Whether you have a commercial or on-farm orchard for private use, harvest time is always one of the busiest seasons. But once the snow flies, it is time to enjoy the “fruits” of your labor.
However, believe it or not, a successful fruit harvest in the summer and fall starts with preventative maintenance around the orchard in the winter season. We’ve gleaned a few general maintenance tips from orchards, Extension sources and other tree care experts about practices orchard operators can take to ensure a bountiful harvest in the next season:
Pick it up. General cleanup is a must around fruit trees. Dead and fallen branches, as well as fallen fruit that still remains on the ground, should be cleaned up and removed to prevent disease issues, to reduce the attractiveness of the site to rodents that might damage orchard trees, and to provide a cleaner setting for spring work among the trees.
Fruit tree diseases often can overwinter on dried fruit that fell on the ground last fall and remained under the tree through the winter. Leaves from the trees that have been infected by fungal diseases may carry spores over the winter, and could reinfect the trees the following spring.

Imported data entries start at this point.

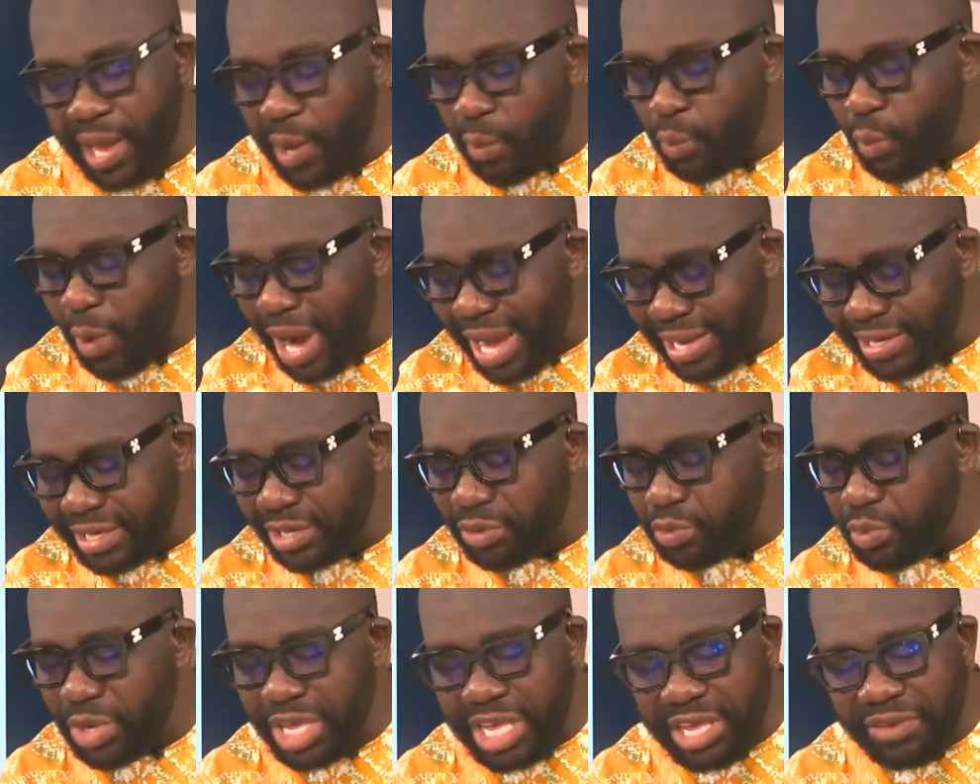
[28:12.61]
Why
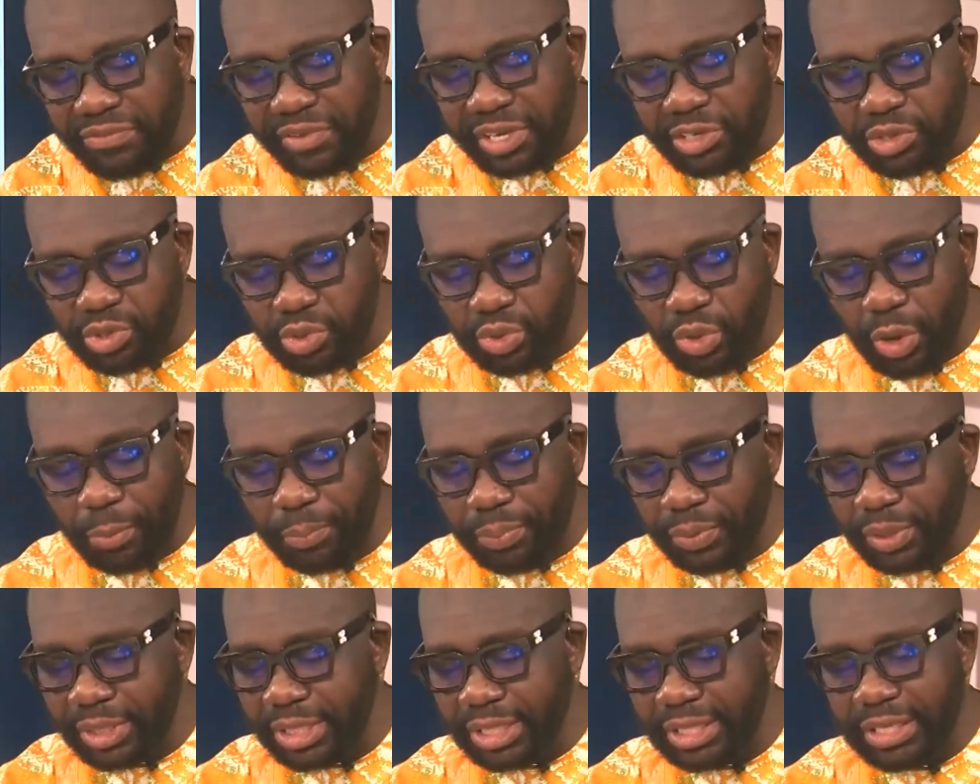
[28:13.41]
did we even
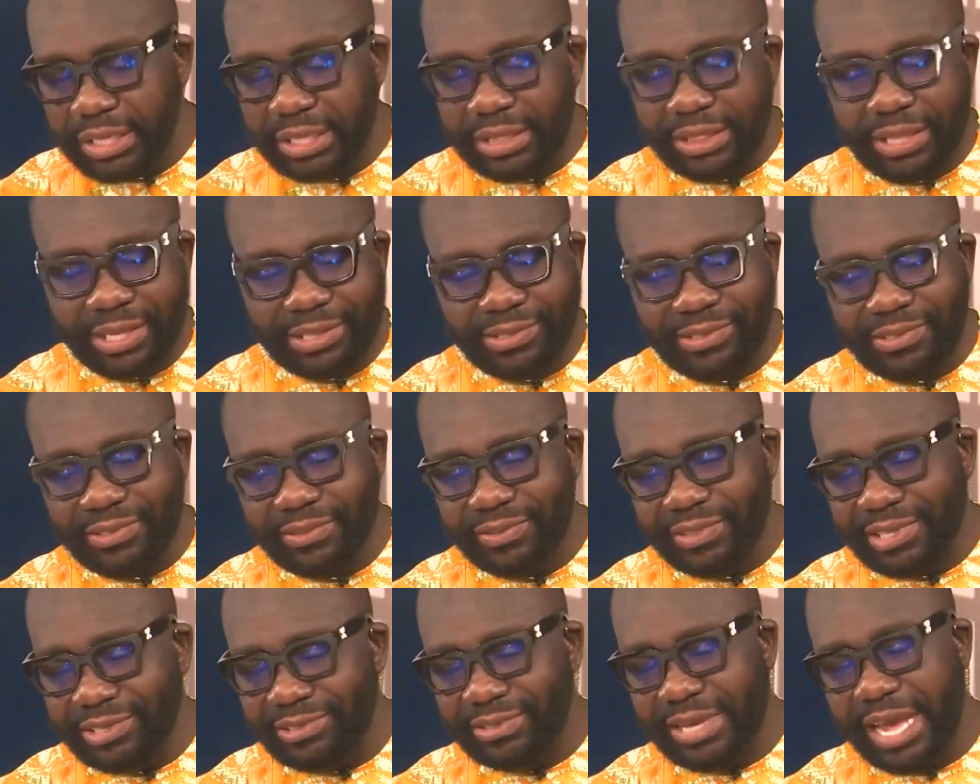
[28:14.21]
stop this
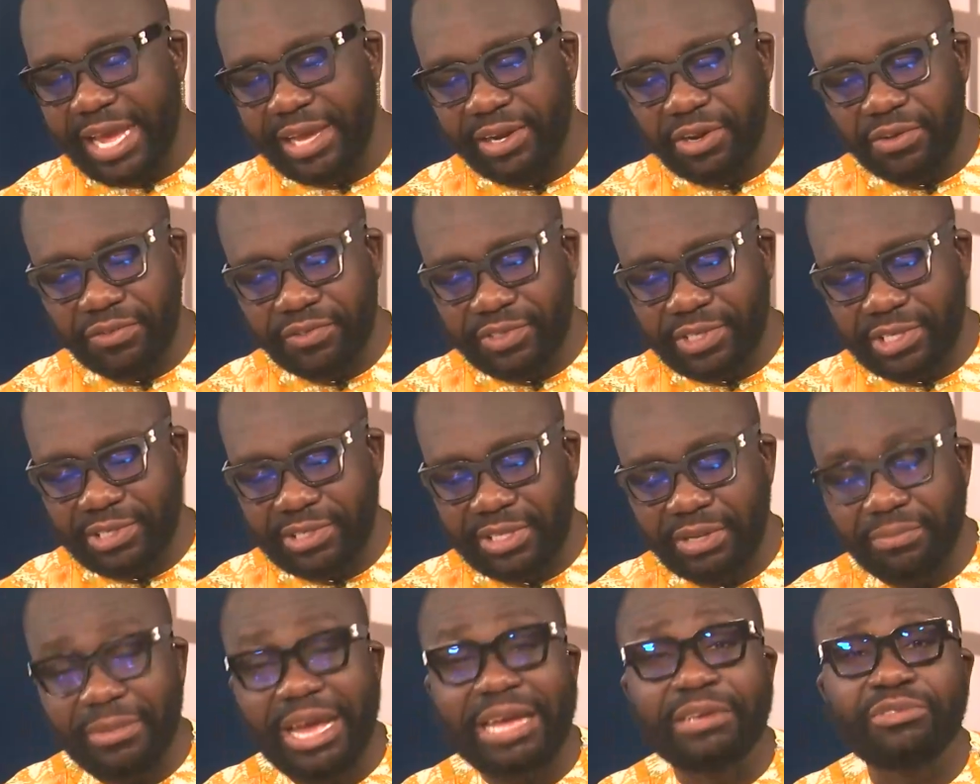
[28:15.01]
this kind of
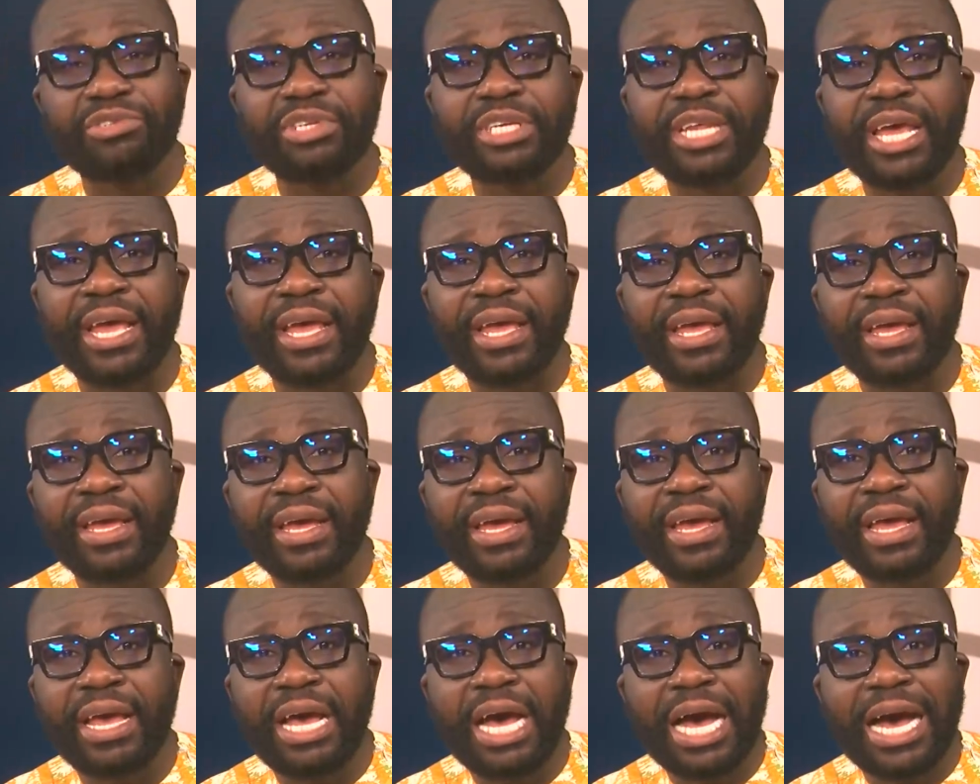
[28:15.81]
system? And today,
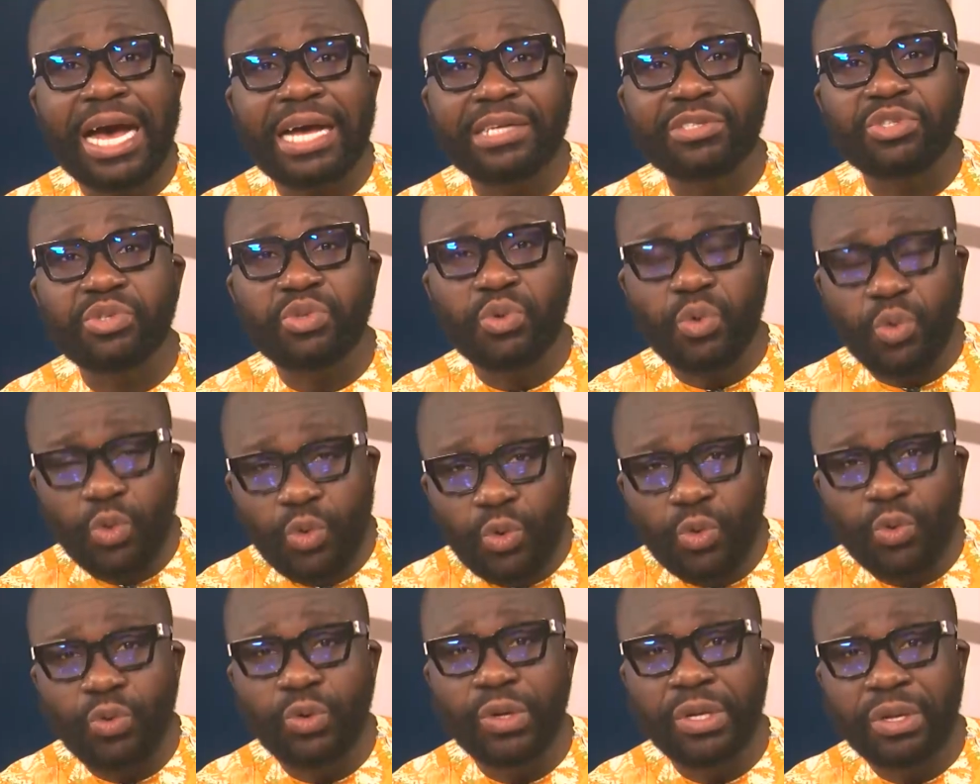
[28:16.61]
our
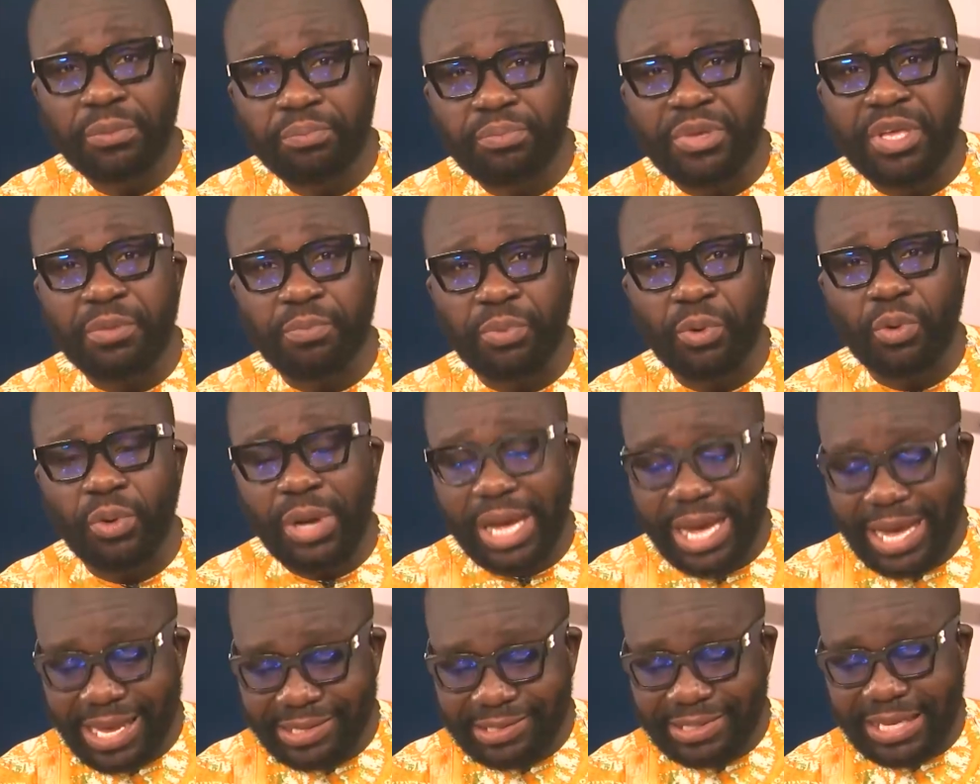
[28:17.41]
school people,
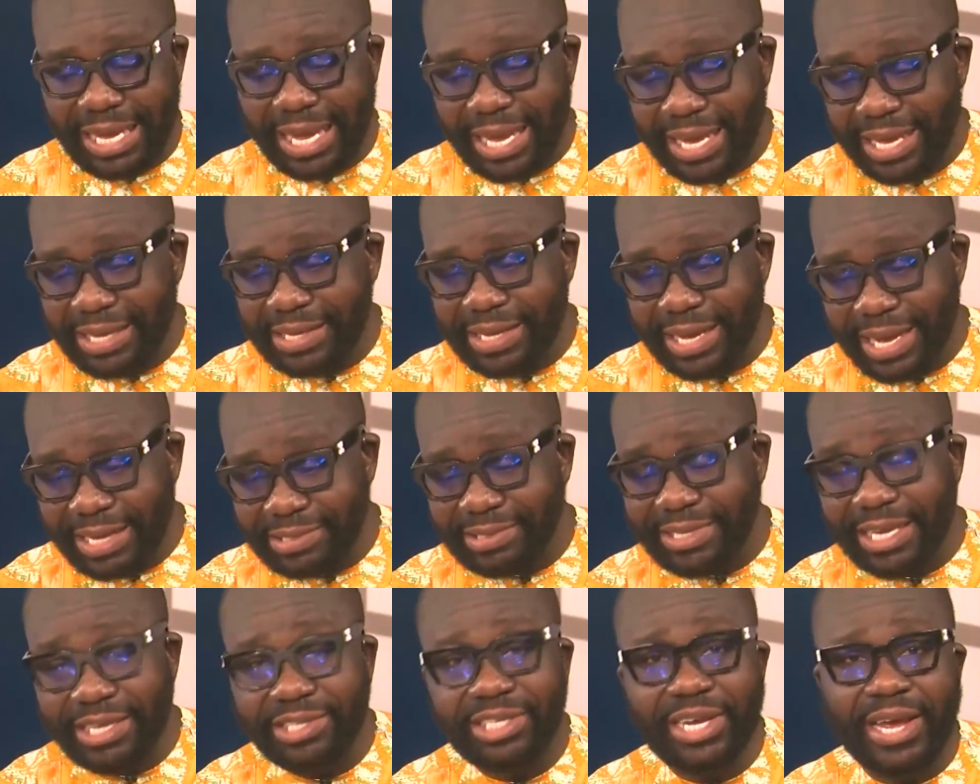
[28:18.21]
S uh,
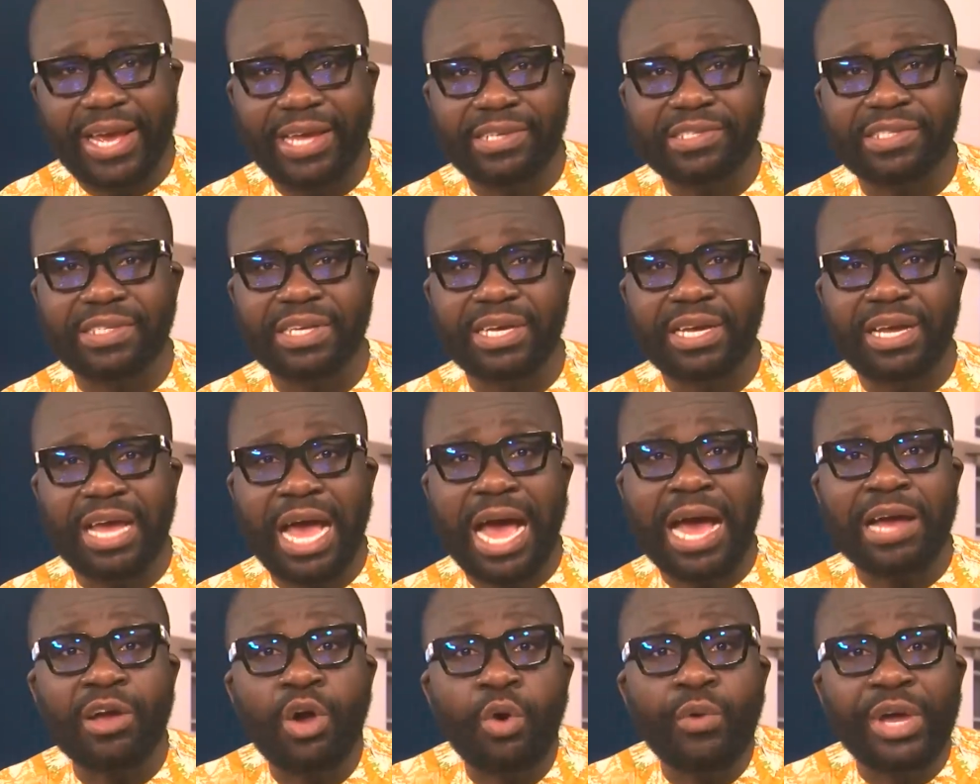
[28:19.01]
S H S, SHS,
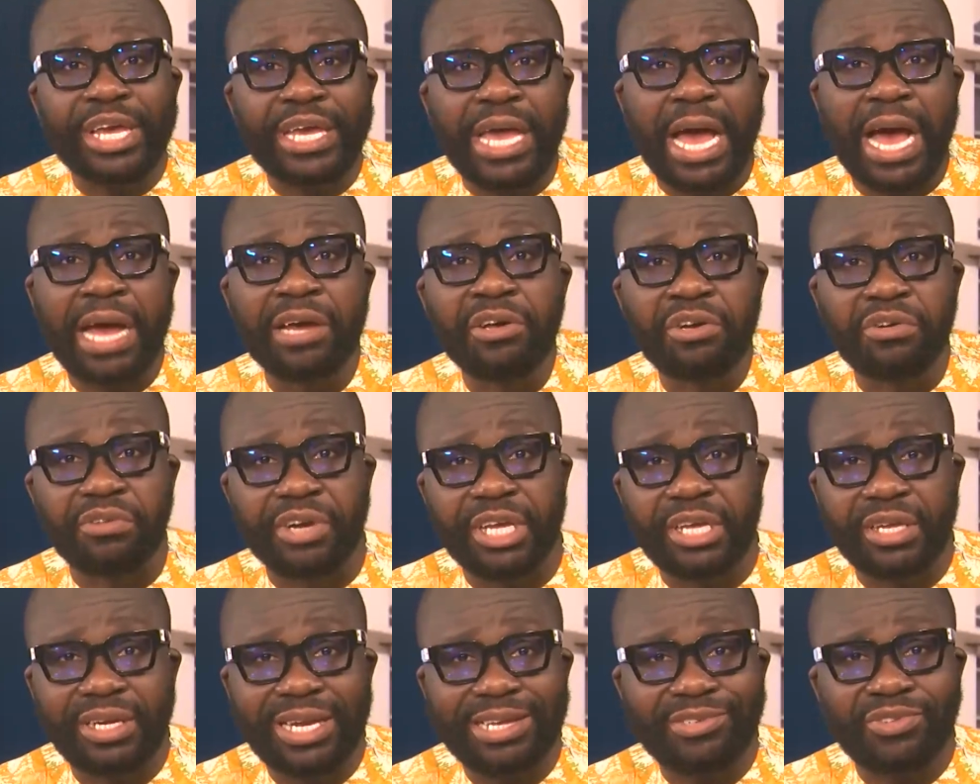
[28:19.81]
are going
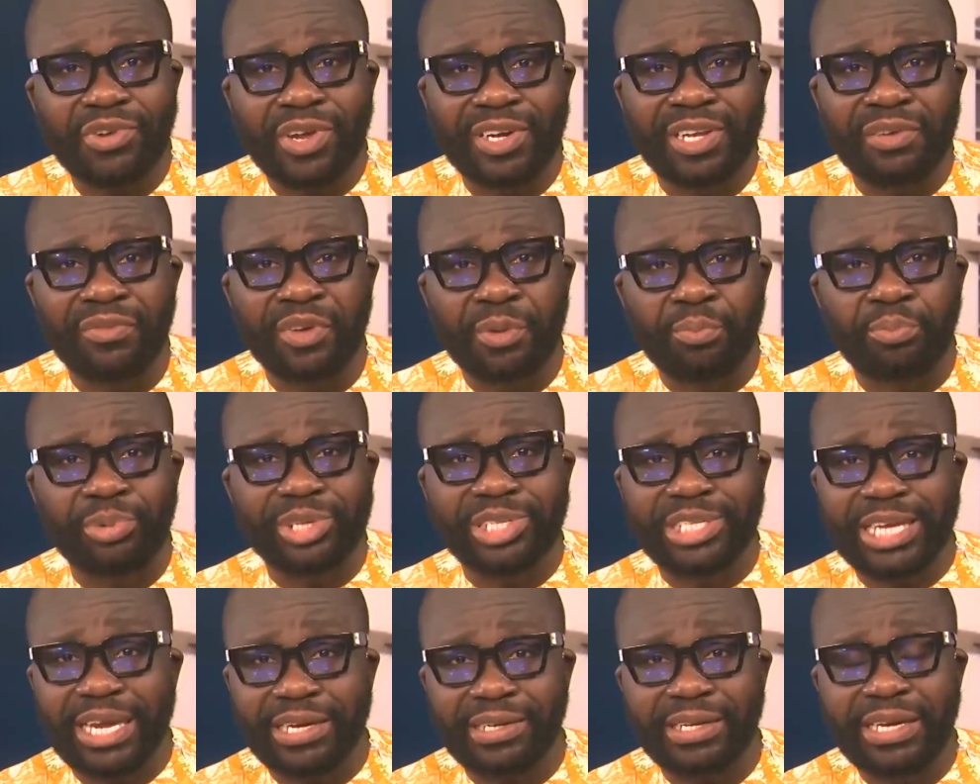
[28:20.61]
hungry. Let's not even
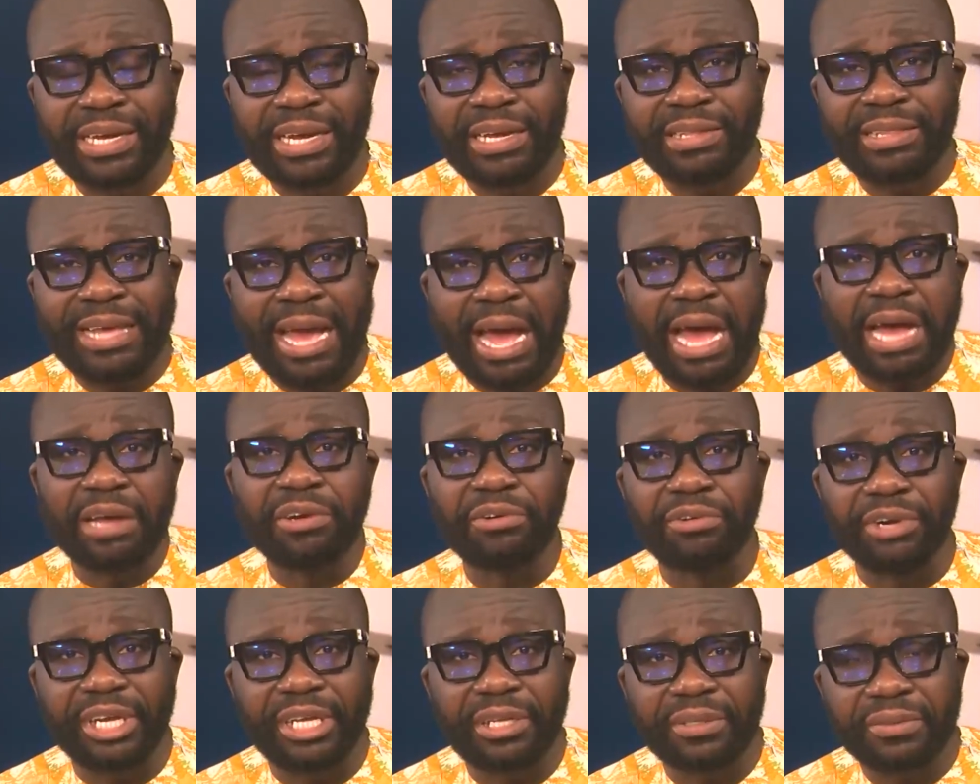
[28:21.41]
pretend they are
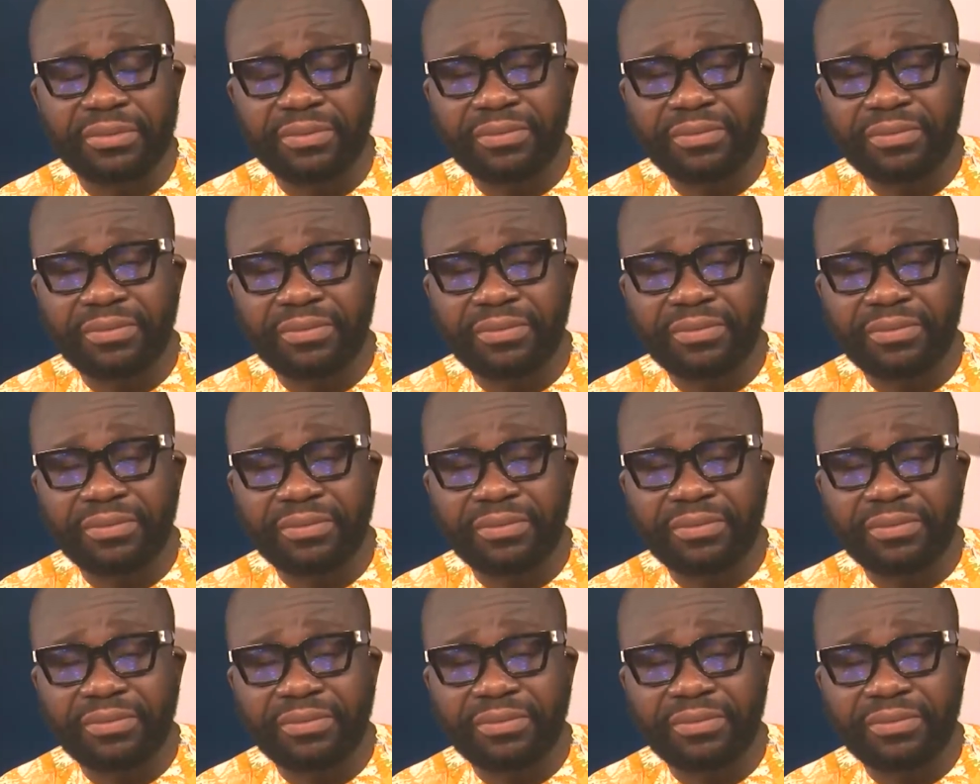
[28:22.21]
hungry.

Sanitation around the orchard, beneath and between trees, is so important for this reason.
Minimal pruning. Although most fruit tree pruning should be reserved for late winter and early spring, a little light pruning of offshoots around the base trunk of trees, and removal of dead or diseased and dying branches, can be done in the early winter months. Orchard operators wait until late winter to do heavy pruning because that is when the tree is fully dormant, and no leaves remain on the branches.
By conducting some light pruning earlier in the winter on unnecessary branches, sprouts and offshoots, producers are allowing the trees to put more energy into new growth as we get into spring. This also spreads out the maintenance workload that gets much busier as spring approaches.
Mulch it. It is always a good idea to provide wood mulch around trees to protect them from injury from mowing equipment, weeds, moisture-robbing sod and rodents, and to provide an insulating layer to the soil and root structure during the cold winter months. If you have a wood chipper, dispose of those fallen branches by chipping them for do-it-yourself, inexpensive mulch.
Planning and preparation. Winter also is a good time to take stock of your orchard tools and conduct maintenance on mowing equipment, as well as pruning and weed control tools.
Mark areas in the orchard where invasive weeds are a problem, and plan any new plantings for the new year. Make note of disease or insect issues from the previous season and develop an integrated pest management strategy going into the new season.